Israel has carried out an intense air and artillery bombardment of the Gaza Strip, killing more than 5,000 Palestinians, according to local health authorities, and has massed troops around the densely populated enclave.
On Tuesday, the army spokesperson said the military was ready to open the ground campaign against Gaza, whenever the political leadership gave it the green light.
However, there has been growing pressure from the United States to hold off on an invasion.
Government to learn from lessons of October 7
Netanyahu has said the government will draw the necessary lessons from what happened on Oct. 7. But he has so far defied pressure to take responsibility for the security failures that allowed hundreds of Hamas gunmen to break through the barriers around Gaza and embark on an extended killing spree in communities in southern Israel.
The criticism of the government, echoed in other media, has also come from other quarters, including the country's mayors who found themselves having to take on a heavy share of the immediate relief work in the wake of the attack.
"I understand that everyone was in shock at what happened. It took the military a day or two to recover. It took the local authorities a day or two to recover," Haim Bibas, mayor of the city of Modiin and chairman of the federation of mayoralties, told Channel 12 television at the weekend.
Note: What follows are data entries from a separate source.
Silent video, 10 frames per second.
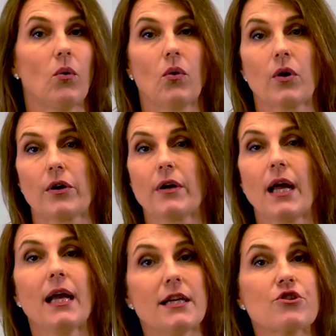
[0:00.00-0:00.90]
or
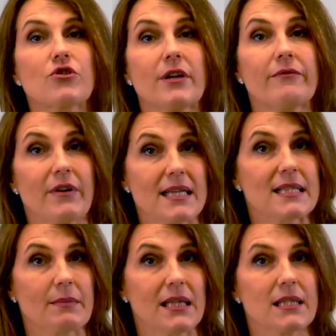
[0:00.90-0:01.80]
initial
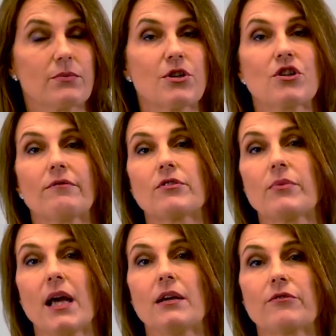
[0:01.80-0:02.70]
investment, whichever
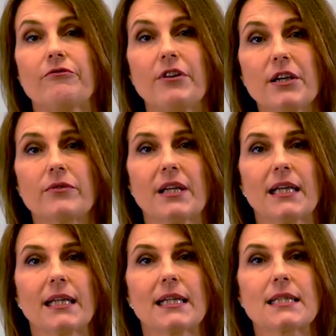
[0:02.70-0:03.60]
way you're
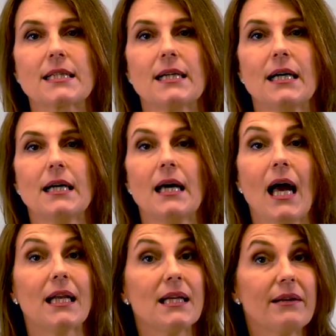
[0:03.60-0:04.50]
figuring it.
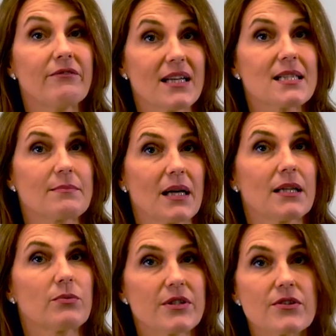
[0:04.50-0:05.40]
And an
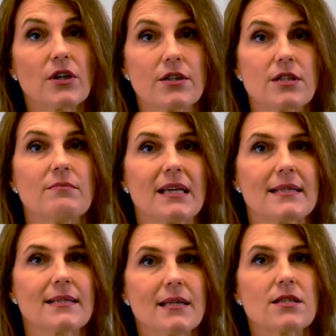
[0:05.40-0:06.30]
investment will start to
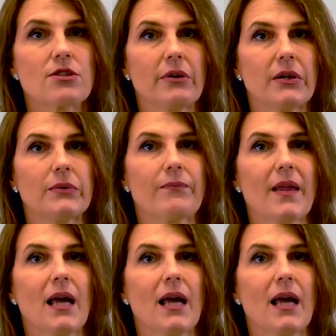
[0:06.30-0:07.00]
make sense to you.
"The government ministries have not, as of now, recovered."
Netanyahu, who returned to power this year at the head of a hard-right nationalist-religious coalition, had already faced months of some of the biggest demonstrations in Israel's history against his plans to overhaul the powers of the Supreme Court.
But the government's unpopularity has plumbed new depths with ministers regularly abused by furious Israelis during encounters with the public.
In the wake of the Oct. 7 attack, Netanyahu invited former Defence Minister Benny Gantz, who leads one of the centrist opposition parties, to join his war cabinet as part of an emergency unity government.
But his own personal standing, already clouded by a corruption trial on charges that he denies, has been badly damaged and a recent poll showed Gantz was now a far more popular choice as prime minister.